Edward Merton Dorn (April 2, 1929 - December 10, 1999) was an American poet and teacher often associated with the Black Mountain poets.

Life[edit | edit source]

Dorn was born in Villa Grove, Illinois. He grew up in rural poverty during the Great Depression. He attended a one-room schoolhouse for his 1st 8 grades.

He later studied at the University of Illinois and at Black Mountain College (1950-1955). At Black Mountain he came into contact with Charles Olson, who greatly influenced his literary worldview and his sense of himself as a poet. Dorn's final examiner at Black Mountain was Robert Creeley, with whom, along with the poet Robert Duncan, Dorn became included as one of a trio of younger poets later associated with Black Mountain and with Charles Olson.[1]

In 1951, Dorn left Black Mountain and traveled to the Pacific northwest, where he did manual labor and met his 1st wife, Helene; they returned to the school in late 1954. After graduation and 2 years of travel, Dorn's family settled in Washington state, the setting for his autobiographical novel By the Sound (originally published as Rites of Passage), which describes the grinding poverty of life in "the basement stratum of society." In 1961 he accepted his 1st teaching job at the University of Idaho, where he published the magazine Wild Dog. His 1st book of poetry, The Newly Fallen, was published by LeRoi Jones's Totem Press in 1961.

In 1965, with photographer Leroy Lucas, Dorn spent the summer visiting Indian reservations for a book commissioned by William Morrow & Co, The Shoshoneans. That fall, British poet and scholar Donald Davie invited him to join the faculty at the Literature Department he was creating at the new University of Essex. He spent most of the next 5 years in England, where he published several collections of poems and wrote Book 1 of Gunslinger. He also started working with Gordon Brotherston on translations from Latin American texts, solidified his close friendship with British poet J.H. Prynne, and met Jennifer Dunbar, who became his 2nd wife.

On returning to the United States, Dorn spent the 1970s as an academic migrant, teaching at over half a dozen universities across the country.

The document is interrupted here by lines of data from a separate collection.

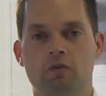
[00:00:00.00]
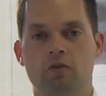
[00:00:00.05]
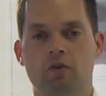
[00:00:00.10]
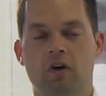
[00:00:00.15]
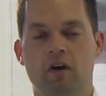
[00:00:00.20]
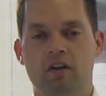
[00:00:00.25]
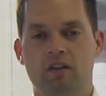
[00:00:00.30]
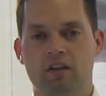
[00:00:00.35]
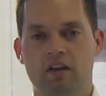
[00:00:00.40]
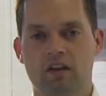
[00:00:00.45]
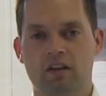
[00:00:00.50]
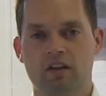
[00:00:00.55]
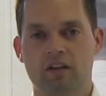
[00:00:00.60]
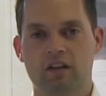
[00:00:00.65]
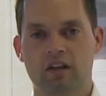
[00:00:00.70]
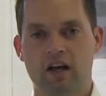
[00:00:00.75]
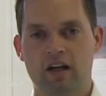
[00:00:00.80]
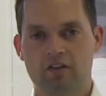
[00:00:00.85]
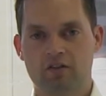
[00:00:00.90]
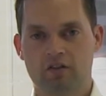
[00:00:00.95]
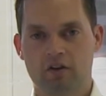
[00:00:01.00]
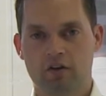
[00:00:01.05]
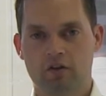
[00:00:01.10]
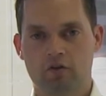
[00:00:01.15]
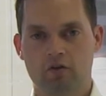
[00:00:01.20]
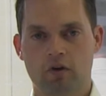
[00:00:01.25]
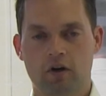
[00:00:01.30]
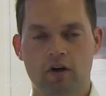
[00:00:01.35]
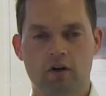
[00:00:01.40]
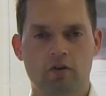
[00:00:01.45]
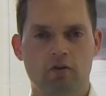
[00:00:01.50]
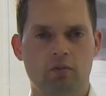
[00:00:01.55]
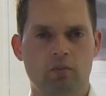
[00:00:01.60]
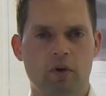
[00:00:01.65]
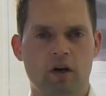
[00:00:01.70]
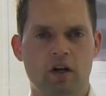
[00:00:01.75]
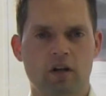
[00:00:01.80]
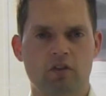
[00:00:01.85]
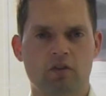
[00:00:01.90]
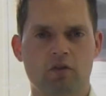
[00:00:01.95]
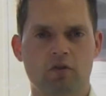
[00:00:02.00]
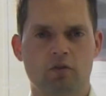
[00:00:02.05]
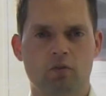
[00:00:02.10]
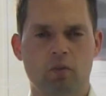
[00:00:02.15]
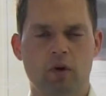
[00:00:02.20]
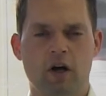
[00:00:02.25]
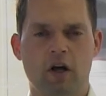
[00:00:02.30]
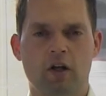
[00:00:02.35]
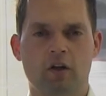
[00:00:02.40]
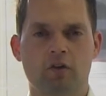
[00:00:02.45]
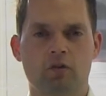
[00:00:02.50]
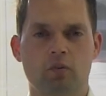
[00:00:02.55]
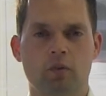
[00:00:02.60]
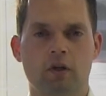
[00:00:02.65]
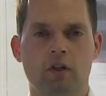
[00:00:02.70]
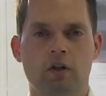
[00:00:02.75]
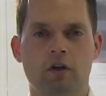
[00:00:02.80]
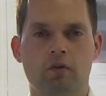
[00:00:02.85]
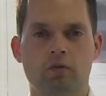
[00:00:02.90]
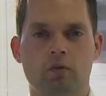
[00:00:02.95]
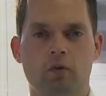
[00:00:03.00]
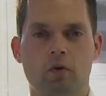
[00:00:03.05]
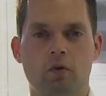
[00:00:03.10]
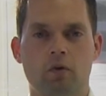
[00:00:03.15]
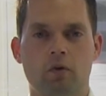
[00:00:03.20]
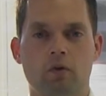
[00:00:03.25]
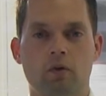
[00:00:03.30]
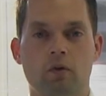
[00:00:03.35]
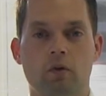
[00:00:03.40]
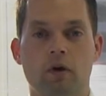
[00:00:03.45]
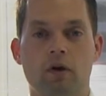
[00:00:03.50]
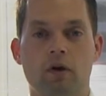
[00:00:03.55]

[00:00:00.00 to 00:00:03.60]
So I think that's on traders' minds as well as we look forward,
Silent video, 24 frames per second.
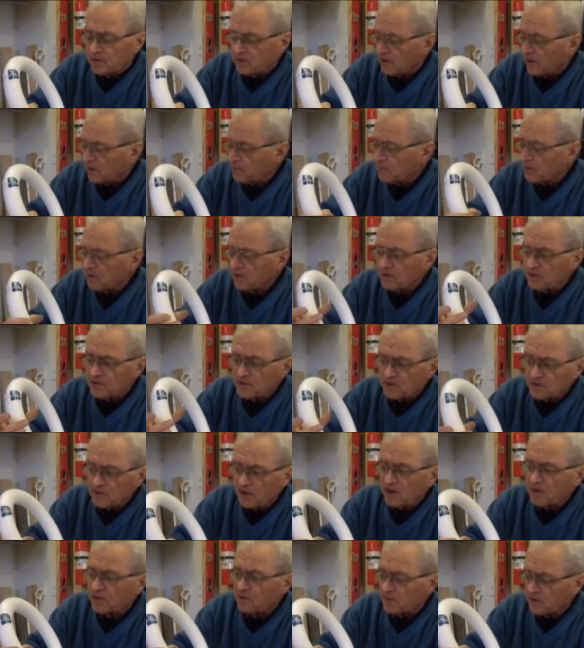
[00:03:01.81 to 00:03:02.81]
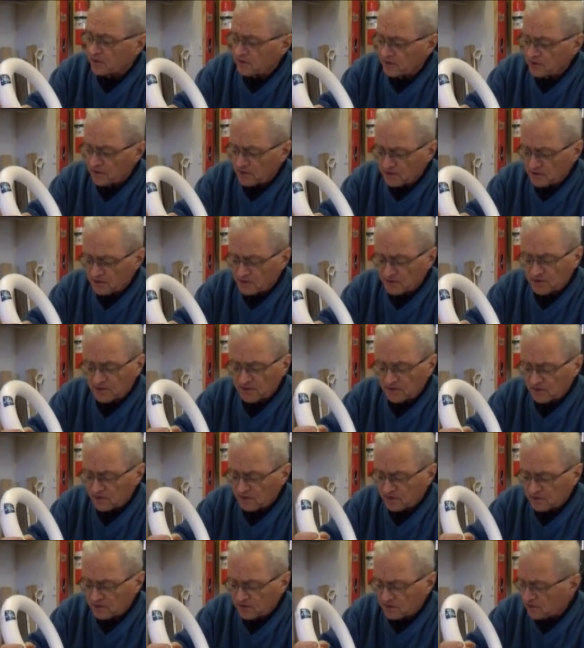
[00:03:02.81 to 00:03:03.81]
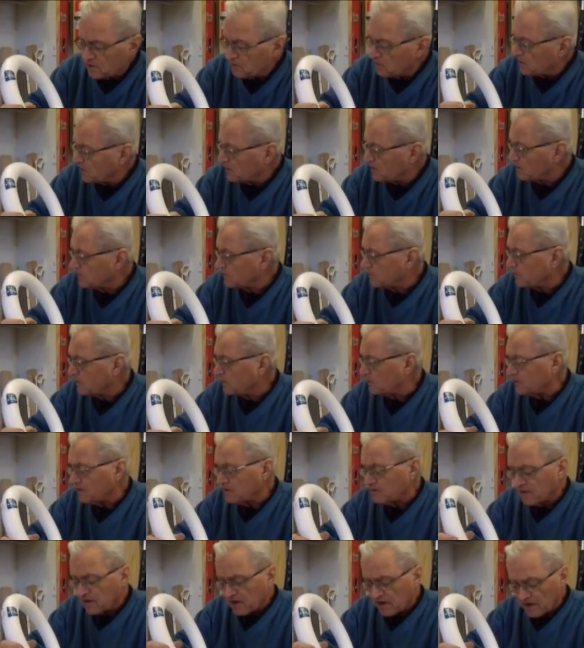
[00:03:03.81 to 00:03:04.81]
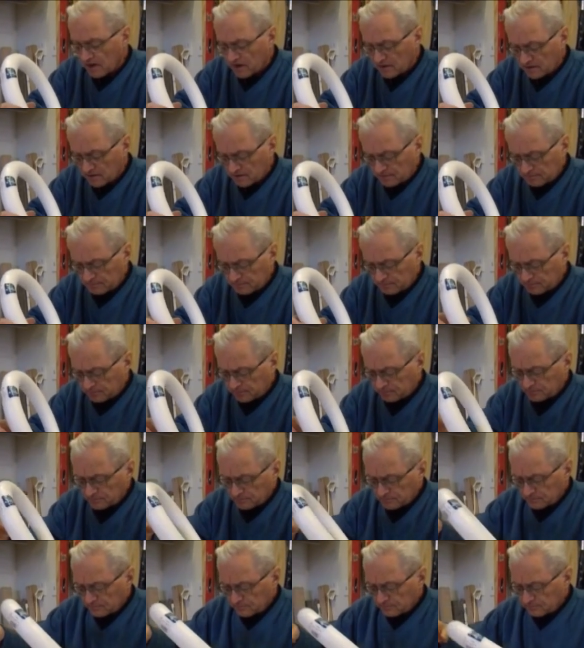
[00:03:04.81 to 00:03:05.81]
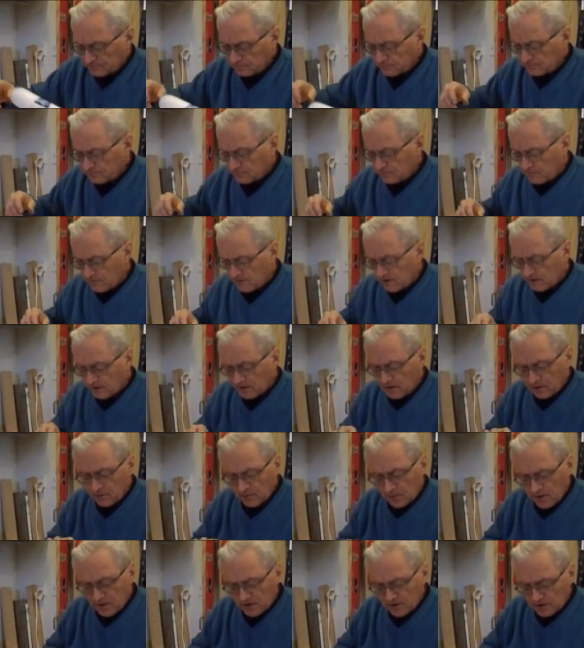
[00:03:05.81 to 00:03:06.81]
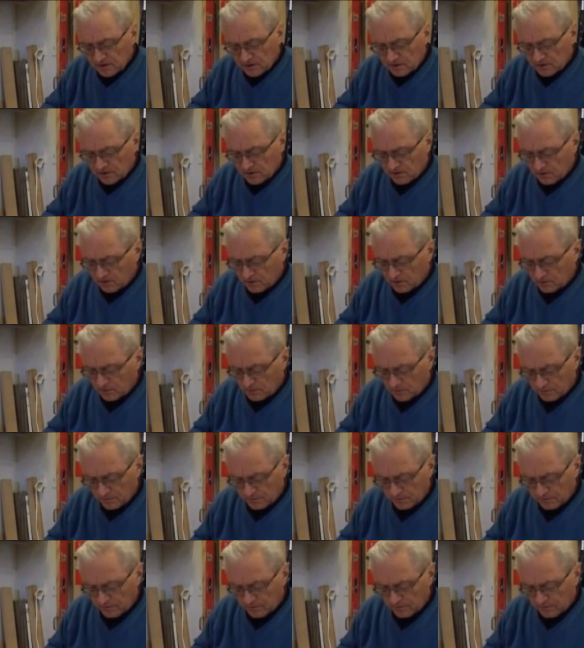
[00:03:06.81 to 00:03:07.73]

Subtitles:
So I'm going to start with this and see what we've got. And I want it to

In San Francisco, he collaborated with the printer and artist team Holbrook Teter and Michael Myers on a number of projects, including the newspaper Bean News, the comic book format of Recollections of Gran Apachería, and the typsetting of the complete Gunslinger in 1974.

In 1977 Dorn accepted a professorship at the University of Colorado, Boulder, where he taught for the rest of his life, directing the Creative Writing Program and editing the literary newspaper Rolling Stock (motto: “If It Moves Print It”) with Jennifer Dunbar Dorn. During the '90s, after a teaching exchange visit to Paul Valery University in Montpellier inspired an interest in the Cathars of Southern France, he started working on Languedoc Variorum: A Defense of Heresy and Heretics. He was also writing another long narrative poem Westward Haut. During the last two and a half years of his life, he wrote the poems for the posthumously published Chemo Sabe, reporting on his cancer treatments.

In the early 1970s, as a visiting poet at Kent State University, Dorn, along with British poet and editor Eric Mottram, was a mentor and supporter of the musical group Devo, and its founders Gerald Casale and Bob Lewis.

Dorn died of pancreatic cancer in Denver, Colorado. His papers are collected at the University of Connecticut as well as at Indiana University at Bloomington.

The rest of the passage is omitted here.